I felt a little perplexed in that first encounter with Spaniards “from Spain” – I mean Spaniards who weren’t living in exile. I could tell by what they said, and by the way they dressed, that they had something we didn’t, but they were missing things that we had. This was something very subtle and yet very prounounced; it was strikingly imperceptible. Feel myself different from them made me feel a bit strange. Without even wanting it to happen, I was growing American roots. But I had the strange feeling that I should do whatever it took to keep those roots from taking hold.
The little town, right on the sea, had a small fishing port. Nearby were the beaches-- the calm inner beach to the west, on the bay which forms the cape that faces Boston, and the wild beaches – open sea—to the east. To reach the latter there were no ready-made paths. You had to walk across the spine of sand dunes that ran from north to south. On the western side, it was hard to get up the dunes, the sand was so unstable, but once you were on top, the blue stretched out amazingly on all sides, with giant waves, and there was almost total solitude. Tito Texidor and I often went on trips to the beaches to the east, taking a picnic lunch to that almost forbidden place. I think only once did we see another person, far away down the beach.

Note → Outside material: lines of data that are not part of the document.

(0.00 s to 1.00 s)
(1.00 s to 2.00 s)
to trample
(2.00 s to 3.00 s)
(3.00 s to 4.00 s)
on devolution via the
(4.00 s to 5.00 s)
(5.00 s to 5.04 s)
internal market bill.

That summer Tito and I started up our first business. One morning, early, when the fishing boats had just come in and were unloading at the wharf, we realized that they were throwing away all the fish from species they hadn’t meant to catch: the boat came in loaded with whiting and if squid or halibut or mackerel had gotten into the net they tossed it onto the dock. But there were people there to pick it up, as in the verses by Calderón. “Can I have that fish? (Puedo llevarme ese pescado?) they asked, and this or that fisherman would answer with a grunt: “Yeah.” On our first day Tito and I decided to try out the petitionary formula. From a boatful of mackerel, they had thrown away some squid. “Can we have those fish, mister? “Yeah, said a couple of grumpy voices, and we picked them up to take home.

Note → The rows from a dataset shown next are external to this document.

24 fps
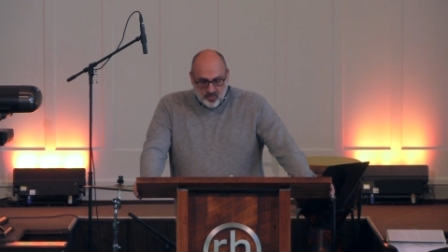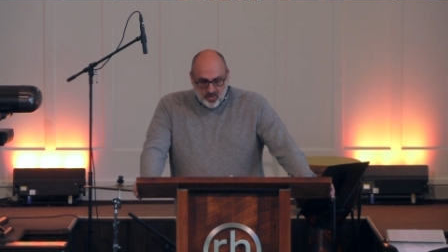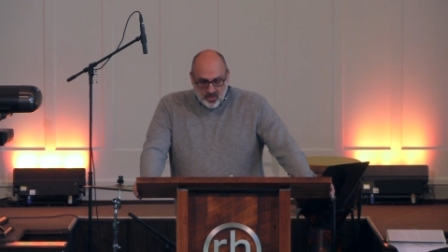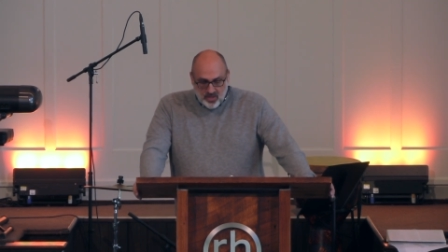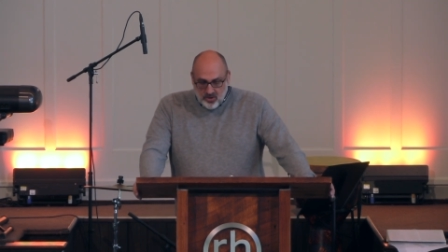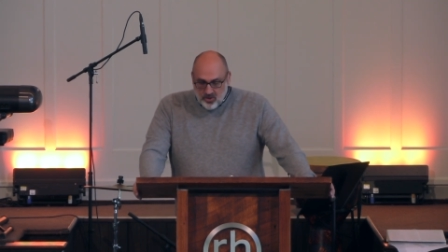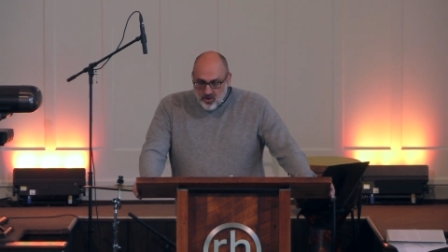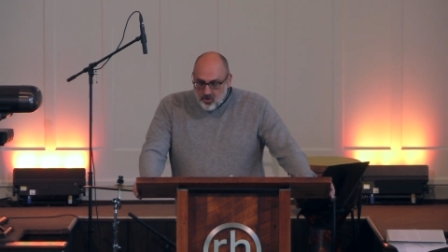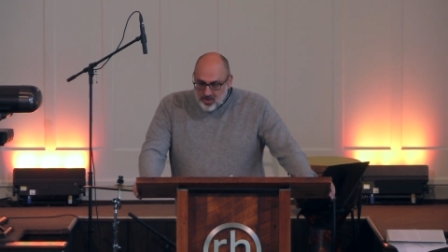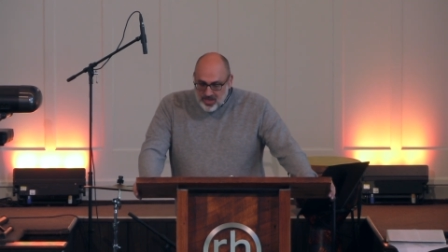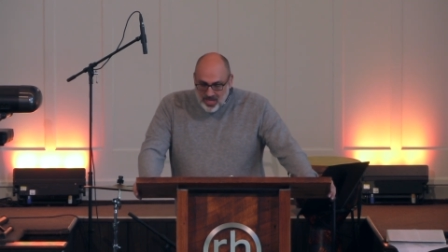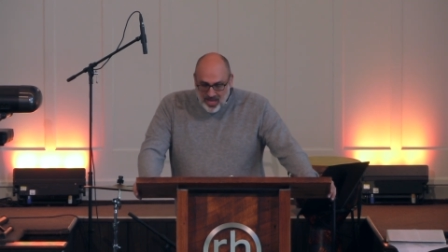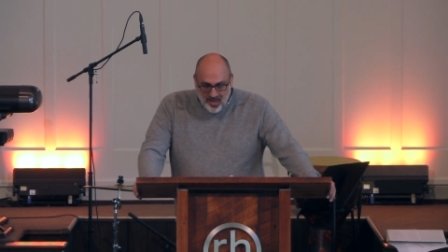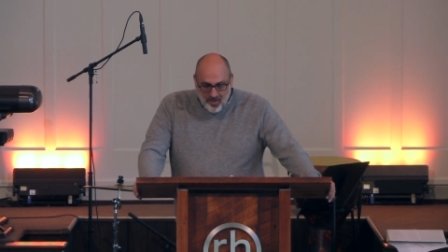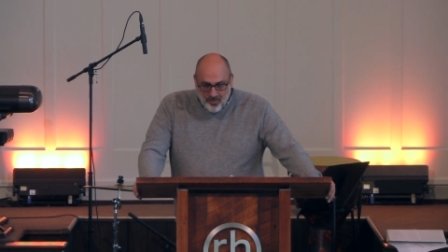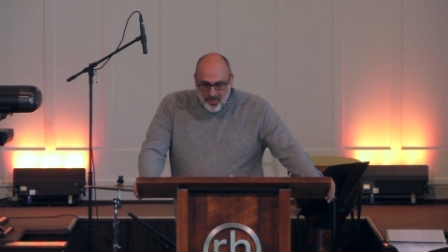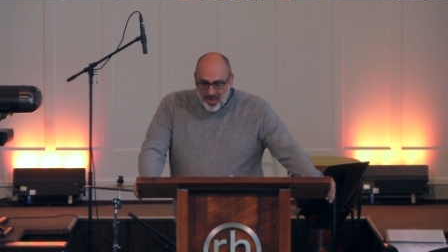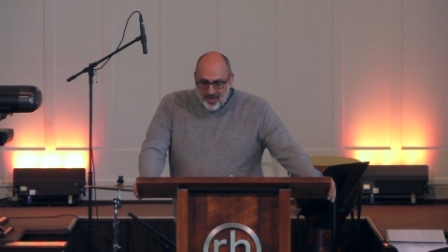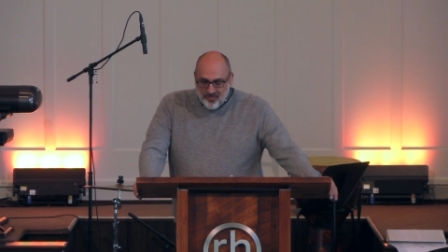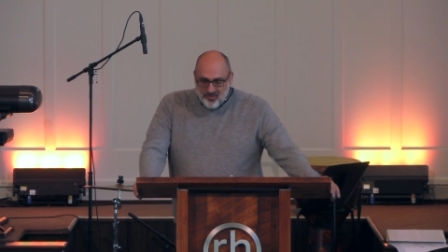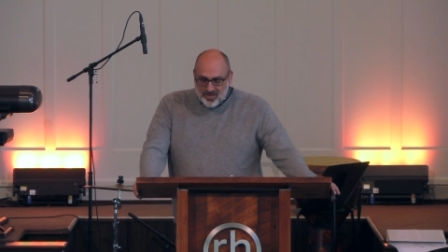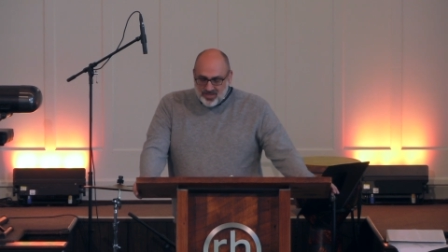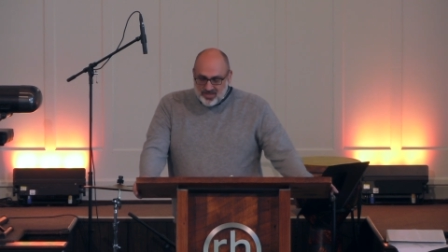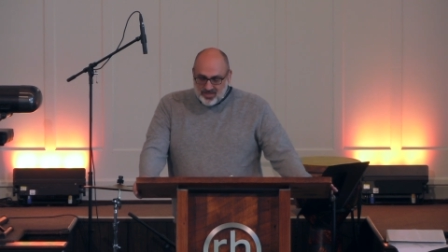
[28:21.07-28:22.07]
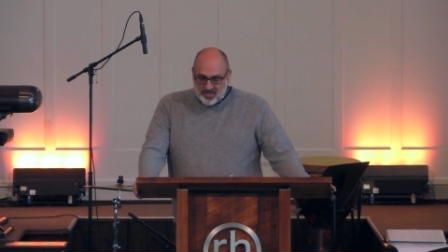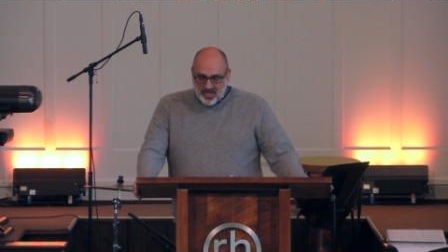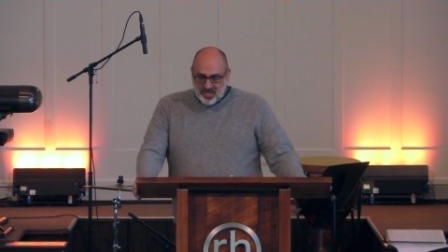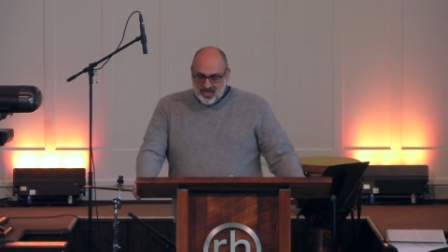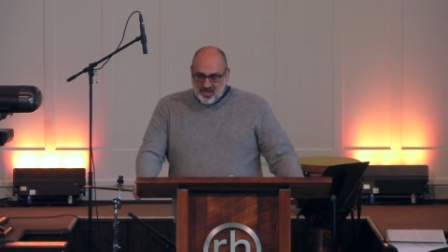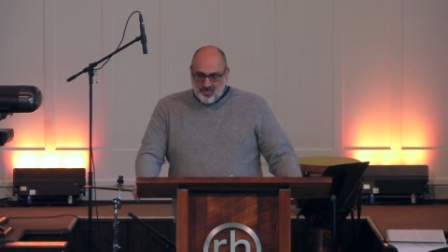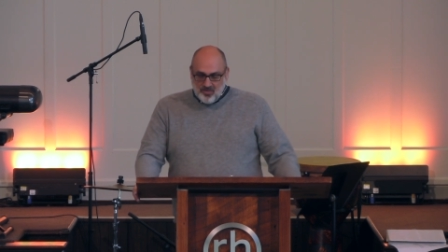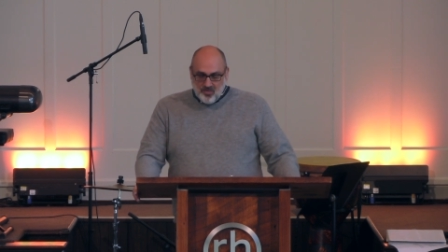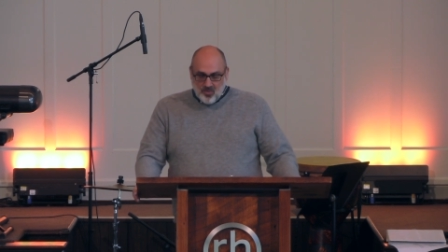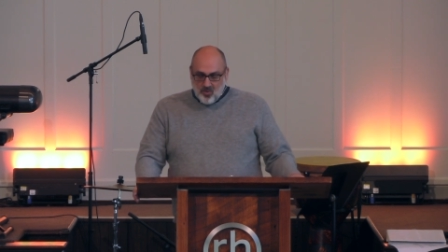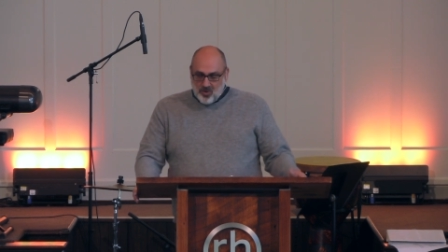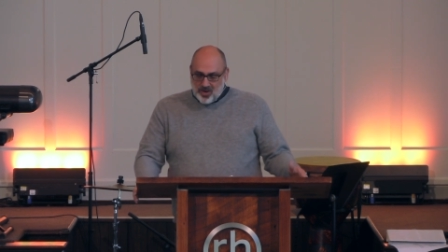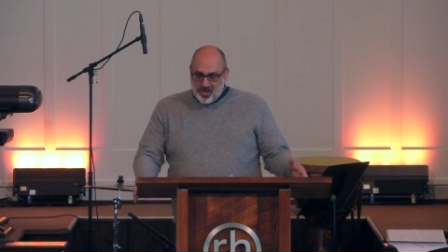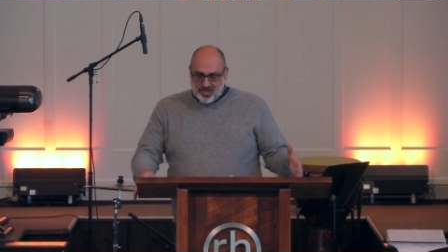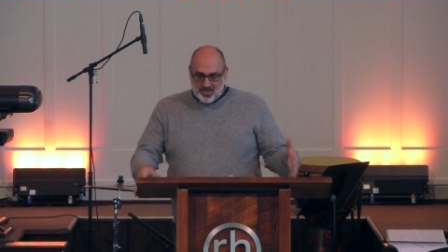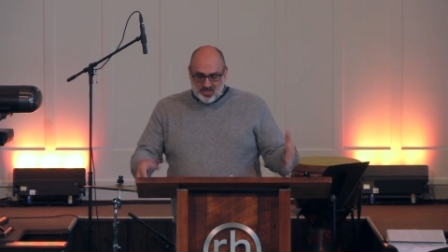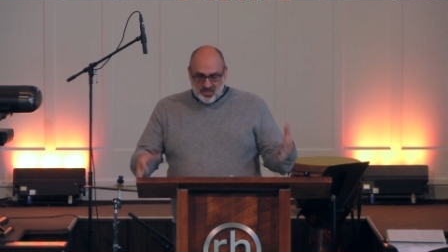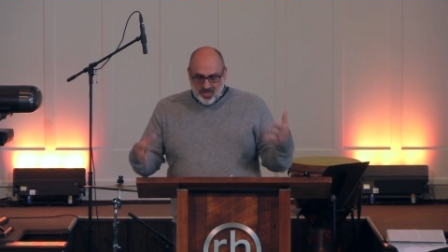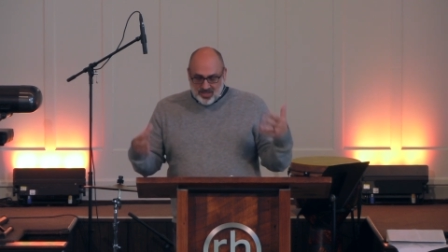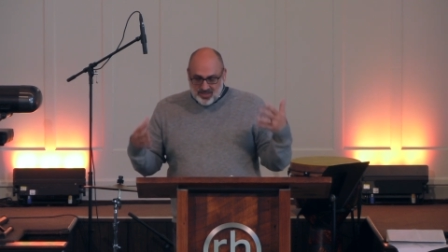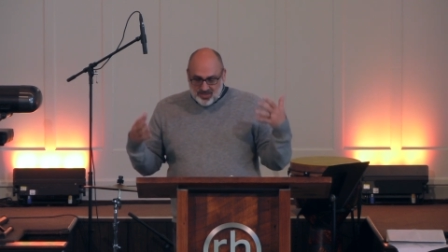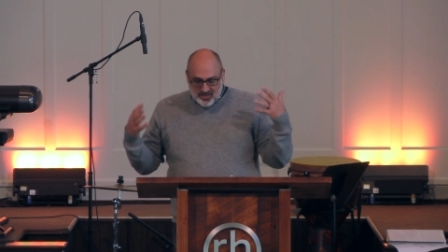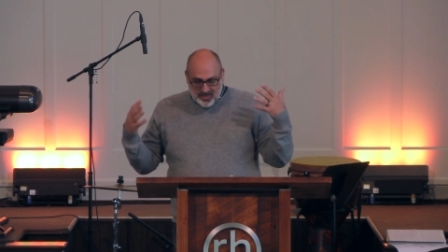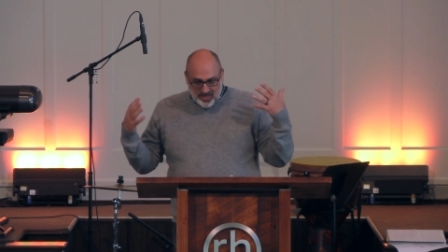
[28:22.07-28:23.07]
You don't come every Sunday morning
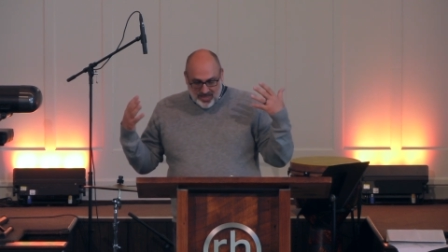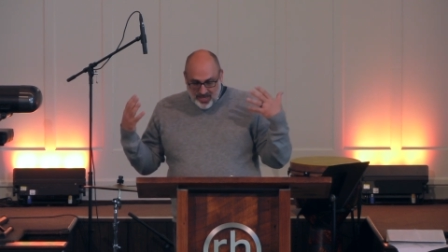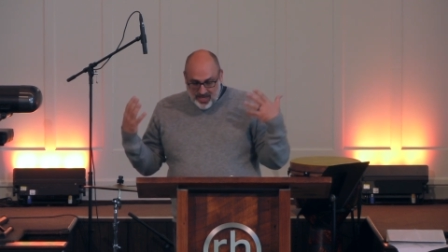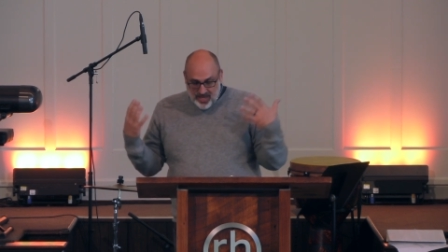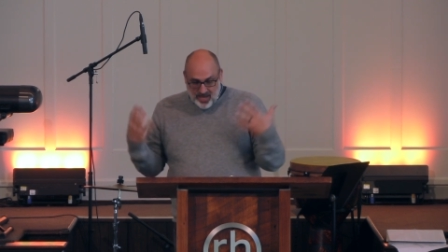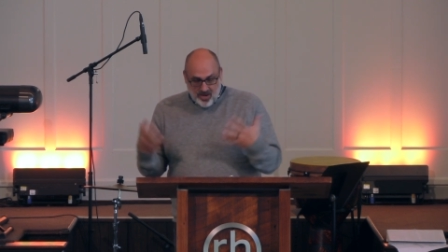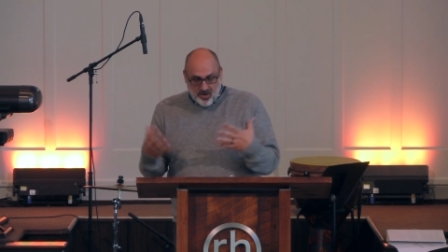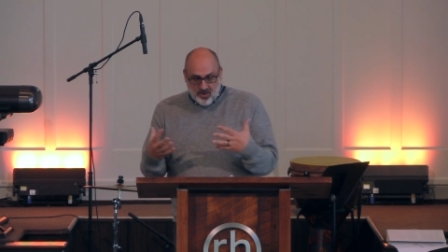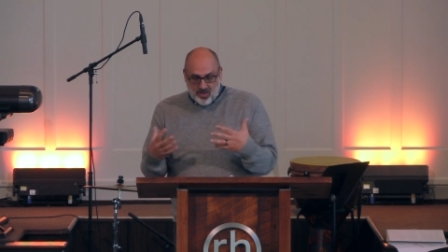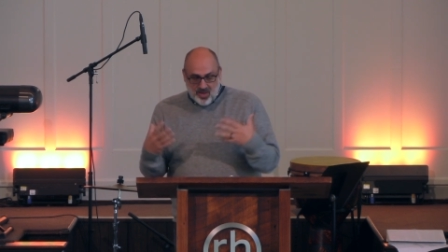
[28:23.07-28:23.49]
just to hear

Later, that same morning, with the whole troupe on the beach, except for great grandmothers Troyano and Hoppe and my own grandmother, we were telling about our feat. “You’re kidding, you mean they let you take the fish? Well listen, tomorrow, if you can get them, bring us some squid”. The orders came flooding in. “Let’s see if you can get sole, and if not some hake.” I think it was Uncle Paco, I’m sure it was, who had the genial idea – “Well, we’ve got to start tipping Manolo and Tito.” So the next morning early we were back at the wharf, with our rented bikes, baskets on the handlebars, to pick up the “cargo” of rejects– the fish we needed to start our budding business, and dollar signs in our eyes, like Scrooge McDuck in the cartoons. It was strange at first not to see squid, but there was a simple answer: most of the crew on the boats that came in that morning were Portuguese, and the Porgtuguese don’t say “Yes” when you ask them for a squid, they keep it for themselves. Unfortunately for us, the Portuguese sailors had left us without calamari, and we had to settle for delivering, door to door, whatever we could find, all of which was excellent and fresh. In every house they gave us twenty cents or a quarter, but the next day we were able to expand our business—we “diversified,” we would say today-- because the charming Carmen Madinabeitia told us that neither her nor her daughter knew how to clean fish. No problem—I had often seen it done at home, but that would mean another tip. Bursting with laughter, the Doña Carmen bargained like a gypsy, the whole summer. The hardest thing to clean was the squid, which we found quite often, despite the Portuguese competition. But, though it took some skill not to break the ink sac, we managed to master the technique.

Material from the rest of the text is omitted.